Saved entries:
[Start of Attachment]

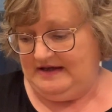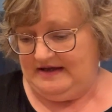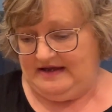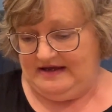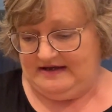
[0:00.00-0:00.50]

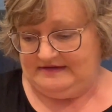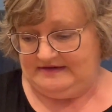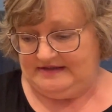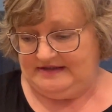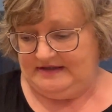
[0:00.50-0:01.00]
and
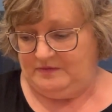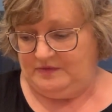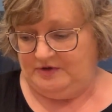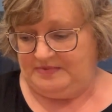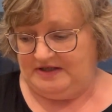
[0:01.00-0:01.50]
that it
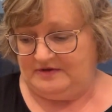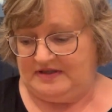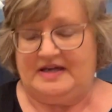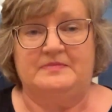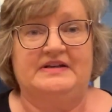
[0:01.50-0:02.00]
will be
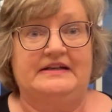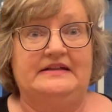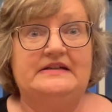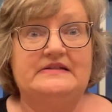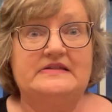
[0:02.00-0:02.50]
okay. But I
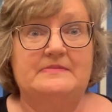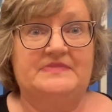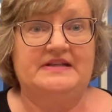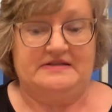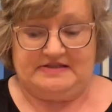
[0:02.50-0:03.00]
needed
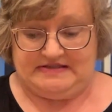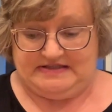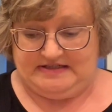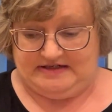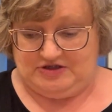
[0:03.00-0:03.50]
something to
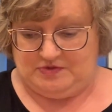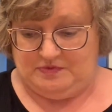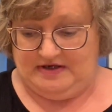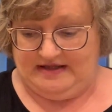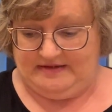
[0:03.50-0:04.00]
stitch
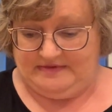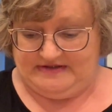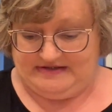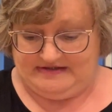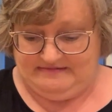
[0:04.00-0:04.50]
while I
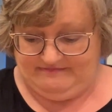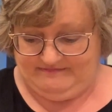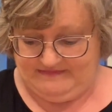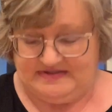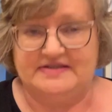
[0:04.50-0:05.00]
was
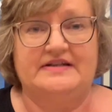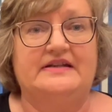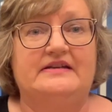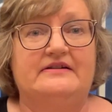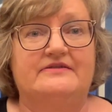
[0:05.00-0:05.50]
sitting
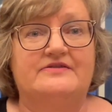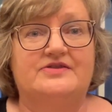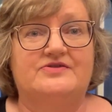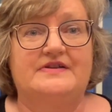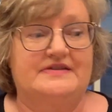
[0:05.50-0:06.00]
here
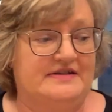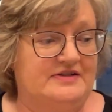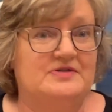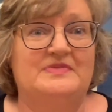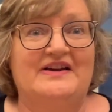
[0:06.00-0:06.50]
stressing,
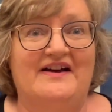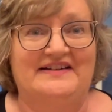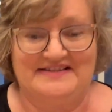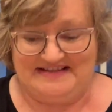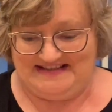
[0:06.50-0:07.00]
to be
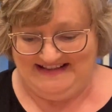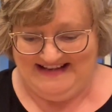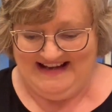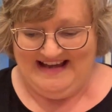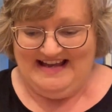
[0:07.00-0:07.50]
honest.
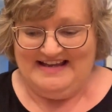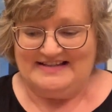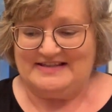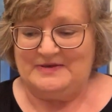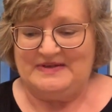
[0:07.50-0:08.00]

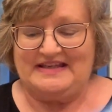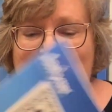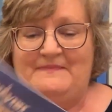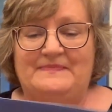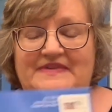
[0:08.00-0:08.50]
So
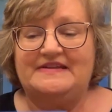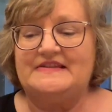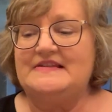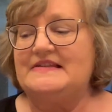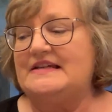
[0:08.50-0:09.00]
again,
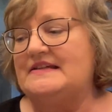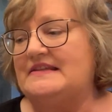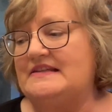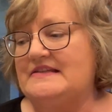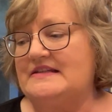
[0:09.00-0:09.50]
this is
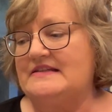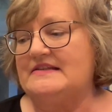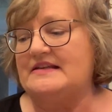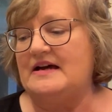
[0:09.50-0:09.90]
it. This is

[End of Attachment]

■ ABOUT THIS EXERCISE:
Beginning with the line containing "[0:01.00-0:01.50]" and ending with the last line of the data, output those lines exactly and nothing more. Omit every picture.

■ RESPONSE AREA:
[0:01.00-0:01.50]
that it
[0:01.50-0:02.00]
will be
[0:02.00-0:02.50]
okay. But I
[0:02.50-0:03.00]
needed
[0:03.00-0:03.50]
something to
[0:03.50-0:04.00]
stitch
[0:04.00-0:04.50]
while I
[0:04.50-0:05.00]
was
[0:05.00-0:05.50]
sitting
[0:05.50-0:06.00]
here
[0:06.00-0:06.50]
stressing,
[0:06.50-0:07.00]
to be
[0:07.00-0:07.50]
honest.
[0:07.50-0:08.00]

[0:08.00-0:08.50]
So
[0:08.50-0:09.00]
again,
[0:09.00-0:09.50]
this is
[0:09.50-0:09.90]
it. This is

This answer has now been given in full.